Bei der Diskussion um eine mögliche Einführung des Schulfachs Alltagswissen fällt mir immer ein afrikanisches Sprichwort ein: Zur Erziehung eines Kindes braucht man ein ganzes Dorf. Das mag auch der Grund sein, warum ich zwar reflexartig dem Ruf von Bundesbildungsministerin Wanka nach diesem Fach zustimmen möchte, jedoch ebenfalls Verständnis für die Kritiker habe. Ein Kritiker ist Udo Beckmann, Bundesvorsitzender des Verbandes Bildung und Erziehung. Er spricht sich dagegen aus, sämtliche gesellschaftlichen Probleme auf die Schule abzuladen. Schließlich habe auch das Elternhaus eine gewisse Funktion zu erfüllen. Das stimmt natürlich, aber die Idee für ein solches Fach kommt ja nicht von ungefähr. Im Januar löste die Gymnasiastin Naina mit einer einzigen Kurznachricht auf Twitter eine bundesweite Diskussion aus: Ich bin fast 18 und hab keine Ahnung von Steuern, Miete oder Versicherungen. Aber ich kann ´ne Gedichtsanalyse schreiben. In 4 Sprachen. Vor allem junge Menschen stimmten Nainas Aussagen in den sozialen Medien zu. Nun hat es 1978, als ich Abiturientin war, noch kein Twitter gegeben. Dennoch hätte ich diesen Aussagen mit Sicherheit zugestimmt. Zu jener Zeit hatte ich das Gefühl, manchmal in der Schule am reellen Leben vorbei gelernt zu haben. Wie oft hätte ich mir als junge Frau gewünscht, schon einmal einen Mietervertrag oder Arbeitsvertrag gesehen zu haben, bevor der Ernst des Lebens mir einen solchen zur Unterschrift vorlegt. Aber bereits vor 2000 Jahren kritisierte der römische Philosoph Seneca Nicht für das Leben, für die Schule lernen wir (Heute ist die umgekehrte Version des Zitats bekannter). Das Problem haben wir folglich schon vor geraumer Zeit ausfindig machen können. In der heutigen Zeit sind die Alltags-Anforderungen sogar noch gestiegen. Als Rechtsanwältin denke ich sofort an die Tücken von Handy-Verträgen.
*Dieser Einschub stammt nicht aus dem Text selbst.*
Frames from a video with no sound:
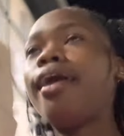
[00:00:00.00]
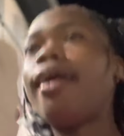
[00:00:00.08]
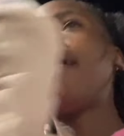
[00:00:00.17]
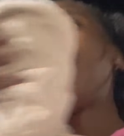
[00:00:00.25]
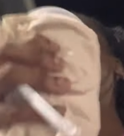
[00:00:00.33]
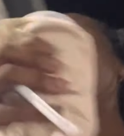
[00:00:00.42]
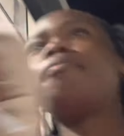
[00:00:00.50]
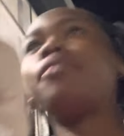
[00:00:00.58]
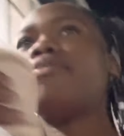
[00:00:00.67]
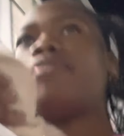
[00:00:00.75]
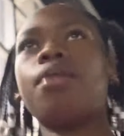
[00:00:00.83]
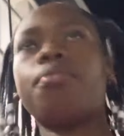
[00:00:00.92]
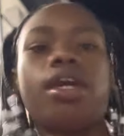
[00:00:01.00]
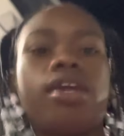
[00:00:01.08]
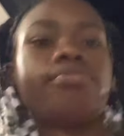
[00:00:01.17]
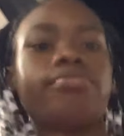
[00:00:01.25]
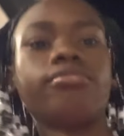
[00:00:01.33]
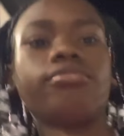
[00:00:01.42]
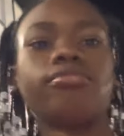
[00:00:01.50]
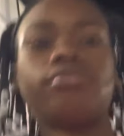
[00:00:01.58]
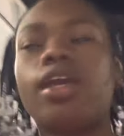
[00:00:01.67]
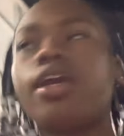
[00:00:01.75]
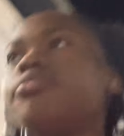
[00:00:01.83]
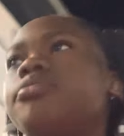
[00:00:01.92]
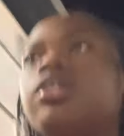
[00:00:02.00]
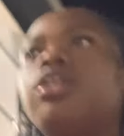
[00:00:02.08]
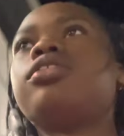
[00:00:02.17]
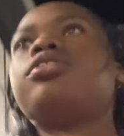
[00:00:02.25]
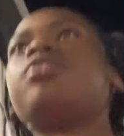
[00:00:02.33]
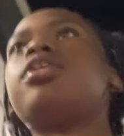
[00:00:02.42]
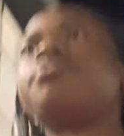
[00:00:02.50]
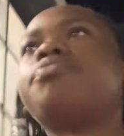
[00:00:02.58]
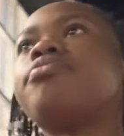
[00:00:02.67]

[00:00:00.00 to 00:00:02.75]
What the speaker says: I don't believe it got me out. Yeah, so let's do that.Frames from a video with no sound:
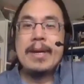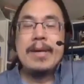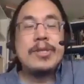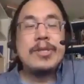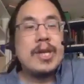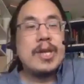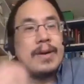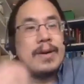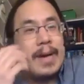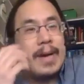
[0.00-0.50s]

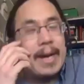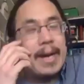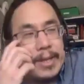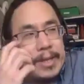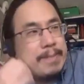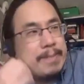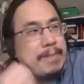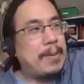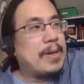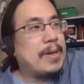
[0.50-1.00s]
So
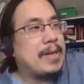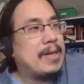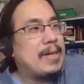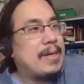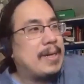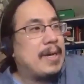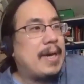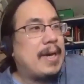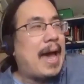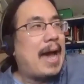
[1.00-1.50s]
the book
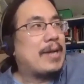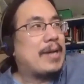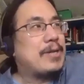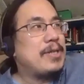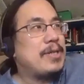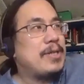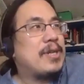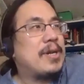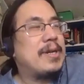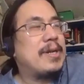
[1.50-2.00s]

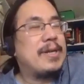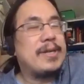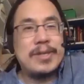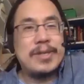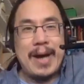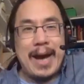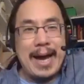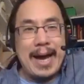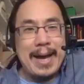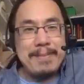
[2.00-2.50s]
actually started,
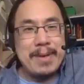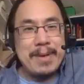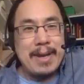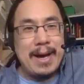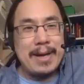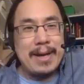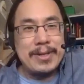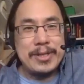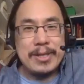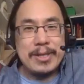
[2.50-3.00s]
so I
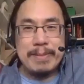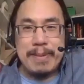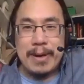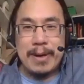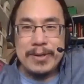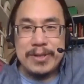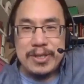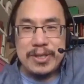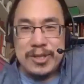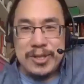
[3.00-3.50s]
wasn't
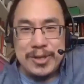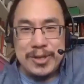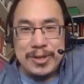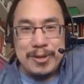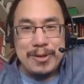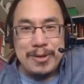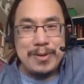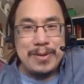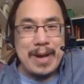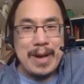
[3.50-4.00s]
supposed
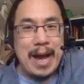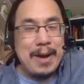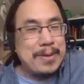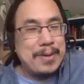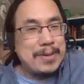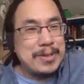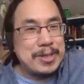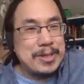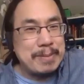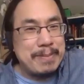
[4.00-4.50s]

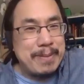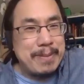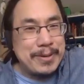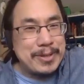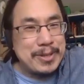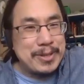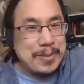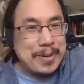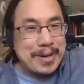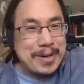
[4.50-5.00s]

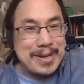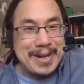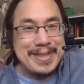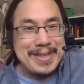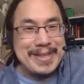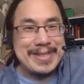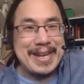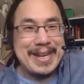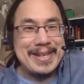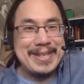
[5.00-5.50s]
to work on
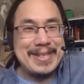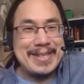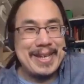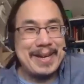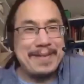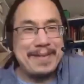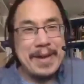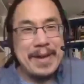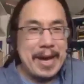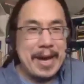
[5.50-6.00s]
this kind of
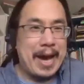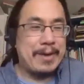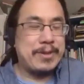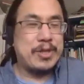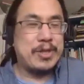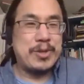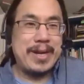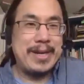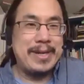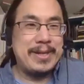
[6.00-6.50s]
stuff. I was
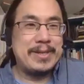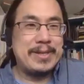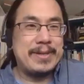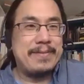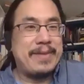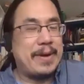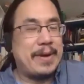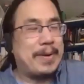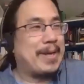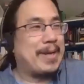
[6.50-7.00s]
trained as a
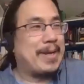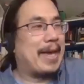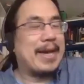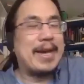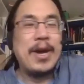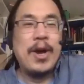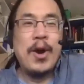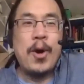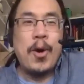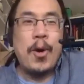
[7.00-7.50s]
very
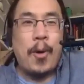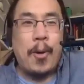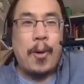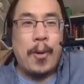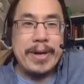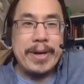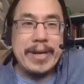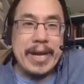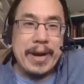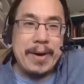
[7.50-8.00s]

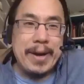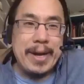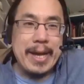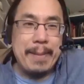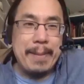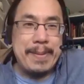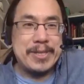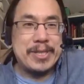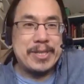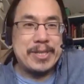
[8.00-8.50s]
ordinary
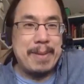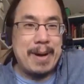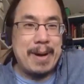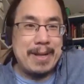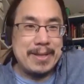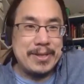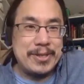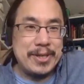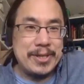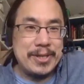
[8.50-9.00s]

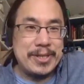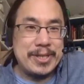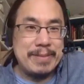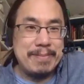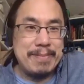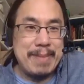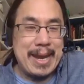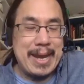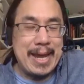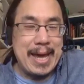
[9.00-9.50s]
epistemologist,
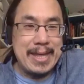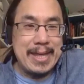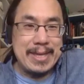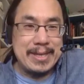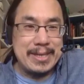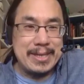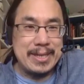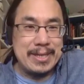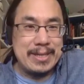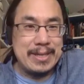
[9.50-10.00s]

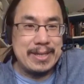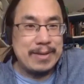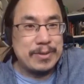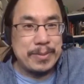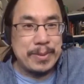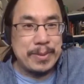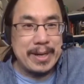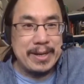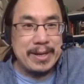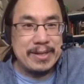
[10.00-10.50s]
meta-ethicist, and I was
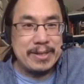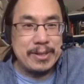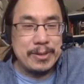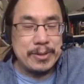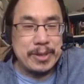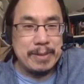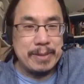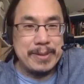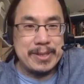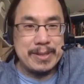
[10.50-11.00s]
working on
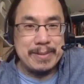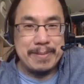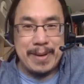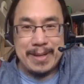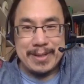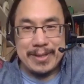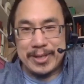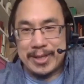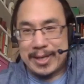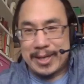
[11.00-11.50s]
social
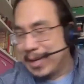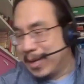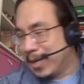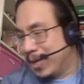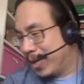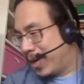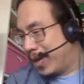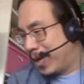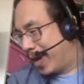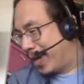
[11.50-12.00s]
epistemology.
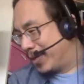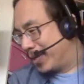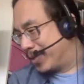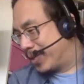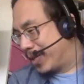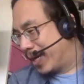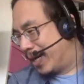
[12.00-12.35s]
And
Bildungsministerin Wanka möchte all diese Probleme mit einem eigenen Fach Alltagswissen lösen (ich persönlich muss da sofort an Hauswirtschaftslehre oder Polytechnik denken). Was aber genau ist Alltagswissen? Kochen, Nähen, Spülen, Handwerkern, Schnürsenkel binden, Verträge und Formulare ausfüllen können füllt noch lange keinen Alltag aus. Wir befinden uns mitten in einem Mentalitätswandel, der geprägt von einer mehr und mehr digital werdenden Gesellschaft ist. Und damit meine ich nicht nur Suchmaschinen, Apps oder soziale Netzwerke. Selbst die richtige Bedienung von Navigationsgeräten spielt eine immer wichtigere Rolle in unserem Leben. Oder man denke an das mulmige Gefühl, dass einen ergreift, wenn das Mobiltelefon vergessen wurde. Auch die Arbeitswelt organisiert sich mit der Digitalisierung neu. Sind Datenschutz oder Privatsphäre Nischenthemen oder Alltagswissen?
Natürlich habe ich auch als Mutter zweier erwachsener Kinder große Sympathien für ein Fach Alltagswissen, aber wo fangen wir an und wo hören wir auf? Passt das alles in ein einzelnes Fach? Bedeutet es nicht eher, dass wir Alltagswissen besser in den normalen Unterricht einfließen lassen müssen? Eine Empfehlung der Kultusministerkonferenz lautet, Verbraucherbildung an Schulen stärker in den Lehrplänen zu verankern. Bundeswirtschaftsminister Sigmar Gabriel selbst ursprünglich Lehrer hatte nach eigenen Aussagen bereits Ärger mit Latein- und Griechischlehrern gehabt, weil er Griechisch und Latein für nicht so wichtig hält. Er hätte es lieber, wenn Ökonomische Bildung und Programmiersprache Einzug in den Lehrplan finden würden.
Ich kann jede Lehrerin und jeden Lehrer verstehen, die sagen: Was sollen wir denn noch alles machen. Bereits heute werden Lernorte aufgesucht, die außerhalb der Schule sind. Auch finden Themen aus dem Alltagsleben im Unterricht statt. Dennoch müssen wir offen und ehrlich diskutieren, ob unsere Schulen alltagstauglich genug sind. Und ja: das bedeutet auch, dass wir darüber reden müssen, welche Rolle das Elternhaus – welche Rolle das Dorf spielt.